As one very dedicated and heroic commenter noted, the microfiche being espionaged behind the Reich’s back seems to contain plans or schematics of a hydrogen bomb, the writing in German. TMITHC devotes the least fanfare to this storyline, despite it shaping up to be the most important: Juliana and the Nazis are focused on the mysterious Man’s films, leaving the Japanese attempts to thwart a seemingly inevitable German takeover to go reasonably unnoticed.
On a technical note: Man this show is pretty. The cinematography continues to impress—the shaky camera effect after Juliana is slapped juxtaposes how jarring a hit like that is with her ability to stay calm and collected under pressure. Juliana’s not the Trudy we need, but the Trudy we deserve.
Questions: Is the microfiche proof that the Nazis have plans to drop an atomic bomb on the Pacific States, and that’s why it needs to be passed to the Science Minister? Or, are these schematics just knowledge the Germans have, that the Japanese want so they can prepare their own bomb? Is the Man in the High Castle a high-ranking Nazi official, or Hitler himself, who lets out choice bits of info to the rebels so that they’ll bring him these movies? Is Joe’s father really the Führer?
Fears: I hope Frank’s love of sleek jewelry design isn’t his undoing. That tiny child who saw him put the gun away better demand to speak to an authority and clear Frank’s name, if it comes to that.

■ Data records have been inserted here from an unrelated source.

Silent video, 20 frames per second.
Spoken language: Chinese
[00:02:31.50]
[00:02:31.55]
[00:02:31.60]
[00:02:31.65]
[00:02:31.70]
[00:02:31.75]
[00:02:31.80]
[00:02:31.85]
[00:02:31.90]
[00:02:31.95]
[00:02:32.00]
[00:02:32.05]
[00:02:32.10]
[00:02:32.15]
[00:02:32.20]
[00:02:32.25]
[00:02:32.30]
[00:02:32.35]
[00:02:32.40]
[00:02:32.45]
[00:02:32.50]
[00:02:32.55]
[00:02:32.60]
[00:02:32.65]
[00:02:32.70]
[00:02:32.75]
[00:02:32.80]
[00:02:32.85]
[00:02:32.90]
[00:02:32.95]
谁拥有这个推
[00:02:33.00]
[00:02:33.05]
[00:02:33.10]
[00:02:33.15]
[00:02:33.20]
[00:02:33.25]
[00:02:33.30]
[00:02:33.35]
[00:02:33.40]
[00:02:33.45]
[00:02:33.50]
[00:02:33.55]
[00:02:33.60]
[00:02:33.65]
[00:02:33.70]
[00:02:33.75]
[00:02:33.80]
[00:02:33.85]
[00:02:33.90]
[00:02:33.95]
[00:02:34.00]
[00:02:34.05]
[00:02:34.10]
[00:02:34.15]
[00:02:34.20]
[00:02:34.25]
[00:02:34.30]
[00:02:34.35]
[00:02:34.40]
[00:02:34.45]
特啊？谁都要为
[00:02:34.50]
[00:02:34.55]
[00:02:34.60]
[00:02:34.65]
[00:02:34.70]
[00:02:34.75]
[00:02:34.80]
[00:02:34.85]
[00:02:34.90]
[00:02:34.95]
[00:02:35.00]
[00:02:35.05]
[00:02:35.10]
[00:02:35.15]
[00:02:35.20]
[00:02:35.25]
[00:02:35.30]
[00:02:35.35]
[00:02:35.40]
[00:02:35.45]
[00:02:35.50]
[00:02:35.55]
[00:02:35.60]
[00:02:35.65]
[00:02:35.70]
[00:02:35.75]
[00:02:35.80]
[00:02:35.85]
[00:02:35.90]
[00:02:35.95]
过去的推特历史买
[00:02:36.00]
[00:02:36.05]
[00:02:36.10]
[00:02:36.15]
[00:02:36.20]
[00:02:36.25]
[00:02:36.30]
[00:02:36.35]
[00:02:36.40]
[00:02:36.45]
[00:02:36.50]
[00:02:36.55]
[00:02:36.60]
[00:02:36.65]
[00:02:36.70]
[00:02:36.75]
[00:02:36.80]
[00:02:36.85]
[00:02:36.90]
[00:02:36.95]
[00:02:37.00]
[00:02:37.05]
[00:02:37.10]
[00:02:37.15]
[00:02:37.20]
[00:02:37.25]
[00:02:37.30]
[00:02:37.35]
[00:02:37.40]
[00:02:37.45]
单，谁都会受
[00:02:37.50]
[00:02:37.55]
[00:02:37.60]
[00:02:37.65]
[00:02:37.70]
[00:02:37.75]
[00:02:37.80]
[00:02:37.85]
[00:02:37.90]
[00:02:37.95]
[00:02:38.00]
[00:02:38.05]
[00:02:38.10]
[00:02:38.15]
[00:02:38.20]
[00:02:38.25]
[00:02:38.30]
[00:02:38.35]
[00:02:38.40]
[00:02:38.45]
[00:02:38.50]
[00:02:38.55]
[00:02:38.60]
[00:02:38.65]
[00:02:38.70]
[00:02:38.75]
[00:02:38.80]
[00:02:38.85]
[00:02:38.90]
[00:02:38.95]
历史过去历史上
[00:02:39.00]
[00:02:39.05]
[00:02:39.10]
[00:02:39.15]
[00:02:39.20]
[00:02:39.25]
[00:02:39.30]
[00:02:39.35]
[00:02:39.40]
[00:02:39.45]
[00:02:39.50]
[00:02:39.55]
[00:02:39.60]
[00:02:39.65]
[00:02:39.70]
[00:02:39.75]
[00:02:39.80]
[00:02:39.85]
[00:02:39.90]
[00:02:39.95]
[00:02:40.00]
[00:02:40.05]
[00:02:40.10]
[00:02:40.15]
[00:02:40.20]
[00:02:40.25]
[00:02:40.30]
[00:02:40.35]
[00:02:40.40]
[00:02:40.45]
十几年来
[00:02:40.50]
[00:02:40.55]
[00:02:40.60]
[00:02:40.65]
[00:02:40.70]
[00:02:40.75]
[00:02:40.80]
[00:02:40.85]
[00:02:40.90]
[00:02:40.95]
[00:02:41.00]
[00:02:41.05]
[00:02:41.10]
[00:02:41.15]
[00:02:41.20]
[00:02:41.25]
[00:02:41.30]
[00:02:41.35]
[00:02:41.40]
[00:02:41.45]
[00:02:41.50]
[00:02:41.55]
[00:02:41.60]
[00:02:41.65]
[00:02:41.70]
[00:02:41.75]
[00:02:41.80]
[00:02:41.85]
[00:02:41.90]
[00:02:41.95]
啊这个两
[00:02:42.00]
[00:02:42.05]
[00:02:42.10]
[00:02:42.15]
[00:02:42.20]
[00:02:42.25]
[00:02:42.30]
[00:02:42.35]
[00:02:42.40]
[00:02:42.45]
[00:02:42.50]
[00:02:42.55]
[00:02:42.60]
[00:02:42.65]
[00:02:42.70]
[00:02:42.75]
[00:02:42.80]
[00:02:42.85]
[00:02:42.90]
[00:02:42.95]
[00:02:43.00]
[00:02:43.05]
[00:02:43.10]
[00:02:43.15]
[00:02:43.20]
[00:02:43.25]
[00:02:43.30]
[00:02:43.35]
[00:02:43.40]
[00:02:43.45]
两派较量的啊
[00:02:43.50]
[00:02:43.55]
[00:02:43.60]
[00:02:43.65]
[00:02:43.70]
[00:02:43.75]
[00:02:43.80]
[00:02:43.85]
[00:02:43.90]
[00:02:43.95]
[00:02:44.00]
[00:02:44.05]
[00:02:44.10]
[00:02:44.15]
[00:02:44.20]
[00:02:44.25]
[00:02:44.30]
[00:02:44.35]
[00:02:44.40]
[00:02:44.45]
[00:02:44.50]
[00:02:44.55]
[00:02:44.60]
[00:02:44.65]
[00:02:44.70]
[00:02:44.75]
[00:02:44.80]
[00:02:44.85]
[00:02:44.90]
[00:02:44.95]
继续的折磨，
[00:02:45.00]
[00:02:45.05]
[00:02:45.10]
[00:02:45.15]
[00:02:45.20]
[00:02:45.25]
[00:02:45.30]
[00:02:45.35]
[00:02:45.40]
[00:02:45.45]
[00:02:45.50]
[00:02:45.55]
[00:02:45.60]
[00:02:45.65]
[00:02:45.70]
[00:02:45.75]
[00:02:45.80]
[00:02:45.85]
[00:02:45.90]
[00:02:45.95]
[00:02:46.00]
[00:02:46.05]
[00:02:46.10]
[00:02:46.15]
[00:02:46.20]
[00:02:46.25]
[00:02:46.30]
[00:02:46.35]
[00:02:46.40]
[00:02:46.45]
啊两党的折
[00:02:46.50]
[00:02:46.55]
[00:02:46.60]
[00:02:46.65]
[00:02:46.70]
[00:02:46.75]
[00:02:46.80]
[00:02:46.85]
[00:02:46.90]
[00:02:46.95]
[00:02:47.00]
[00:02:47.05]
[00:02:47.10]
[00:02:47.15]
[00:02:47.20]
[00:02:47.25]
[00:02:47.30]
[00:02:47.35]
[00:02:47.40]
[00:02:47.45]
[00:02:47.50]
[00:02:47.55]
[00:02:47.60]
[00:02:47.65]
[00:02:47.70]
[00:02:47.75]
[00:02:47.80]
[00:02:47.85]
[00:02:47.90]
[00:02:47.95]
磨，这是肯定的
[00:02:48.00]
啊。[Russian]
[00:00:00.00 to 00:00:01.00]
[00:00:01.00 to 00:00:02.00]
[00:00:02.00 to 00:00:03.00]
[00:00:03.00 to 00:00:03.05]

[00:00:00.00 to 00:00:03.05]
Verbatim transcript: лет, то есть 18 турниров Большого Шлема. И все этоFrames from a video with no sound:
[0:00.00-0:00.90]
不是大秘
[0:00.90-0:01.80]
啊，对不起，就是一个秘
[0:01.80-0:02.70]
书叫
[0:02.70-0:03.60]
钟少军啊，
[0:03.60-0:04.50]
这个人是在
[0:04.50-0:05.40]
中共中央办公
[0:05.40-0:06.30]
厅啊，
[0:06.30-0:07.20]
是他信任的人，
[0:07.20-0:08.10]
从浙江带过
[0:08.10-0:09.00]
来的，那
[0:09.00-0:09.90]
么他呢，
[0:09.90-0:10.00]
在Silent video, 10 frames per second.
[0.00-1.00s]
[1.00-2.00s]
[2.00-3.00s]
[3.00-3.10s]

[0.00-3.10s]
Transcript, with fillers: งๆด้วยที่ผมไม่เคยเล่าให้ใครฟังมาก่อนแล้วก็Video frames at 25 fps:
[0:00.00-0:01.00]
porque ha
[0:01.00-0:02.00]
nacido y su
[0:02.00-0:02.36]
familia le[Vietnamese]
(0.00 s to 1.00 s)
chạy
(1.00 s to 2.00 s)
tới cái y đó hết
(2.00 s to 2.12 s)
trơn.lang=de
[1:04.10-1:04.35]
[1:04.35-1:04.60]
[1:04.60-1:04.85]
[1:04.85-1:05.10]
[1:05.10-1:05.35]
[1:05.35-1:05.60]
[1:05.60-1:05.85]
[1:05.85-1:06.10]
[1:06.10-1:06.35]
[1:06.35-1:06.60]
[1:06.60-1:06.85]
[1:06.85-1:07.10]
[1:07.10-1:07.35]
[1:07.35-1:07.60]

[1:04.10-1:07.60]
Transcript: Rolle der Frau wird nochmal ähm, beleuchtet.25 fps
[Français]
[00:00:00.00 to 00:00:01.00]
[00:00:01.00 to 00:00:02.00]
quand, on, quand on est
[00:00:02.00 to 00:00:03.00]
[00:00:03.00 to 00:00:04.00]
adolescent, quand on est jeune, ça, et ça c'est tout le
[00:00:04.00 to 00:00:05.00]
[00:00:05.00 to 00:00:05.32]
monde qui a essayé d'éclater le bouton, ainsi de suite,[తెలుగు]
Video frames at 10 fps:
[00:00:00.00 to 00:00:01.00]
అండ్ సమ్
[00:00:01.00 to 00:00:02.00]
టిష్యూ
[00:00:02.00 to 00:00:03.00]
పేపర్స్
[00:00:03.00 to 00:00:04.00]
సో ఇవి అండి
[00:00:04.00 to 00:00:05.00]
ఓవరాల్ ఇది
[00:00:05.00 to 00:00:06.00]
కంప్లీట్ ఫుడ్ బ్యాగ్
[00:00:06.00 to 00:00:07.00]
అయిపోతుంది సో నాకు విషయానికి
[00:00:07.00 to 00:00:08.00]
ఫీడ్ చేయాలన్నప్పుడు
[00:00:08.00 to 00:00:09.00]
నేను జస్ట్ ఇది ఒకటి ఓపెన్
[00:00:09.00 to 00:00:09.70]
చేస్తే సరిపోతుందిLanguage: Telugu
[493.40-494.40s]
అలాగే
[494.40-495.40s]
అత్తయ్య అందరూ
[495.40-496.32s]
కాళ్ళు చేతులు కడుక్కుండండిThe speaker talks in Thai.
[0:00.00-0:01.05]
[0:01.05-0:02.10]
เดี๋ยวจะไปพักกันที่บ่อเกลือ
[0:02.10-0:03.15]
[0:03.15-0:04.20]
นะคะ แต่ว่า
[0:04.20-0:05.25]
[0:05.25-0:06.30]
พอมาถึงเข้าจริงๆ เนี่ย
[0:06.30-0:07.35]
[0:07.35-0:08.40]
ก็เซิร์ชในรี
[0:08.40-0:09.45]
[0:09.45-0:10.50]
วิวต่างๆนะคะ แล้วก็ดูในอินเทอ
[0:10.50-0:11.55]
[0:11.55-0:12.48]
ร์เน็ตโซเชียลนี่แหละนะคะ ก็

Last thing: I’ve been wondering how they can wrap up a story like this in only one season (realizing, now, they probably can’t and shouldn’t). I keep finding myself super grateful for the pacing, which, while at first felt only slow, now feels like the comforting “slow” of a good professor taking their time to properly set up and explain a lesson plan (not the most thrilling endorsement, admittedly). Even now, the microfiche can easily provide enough problems so as not to burn the “big question” of the Man so quickly.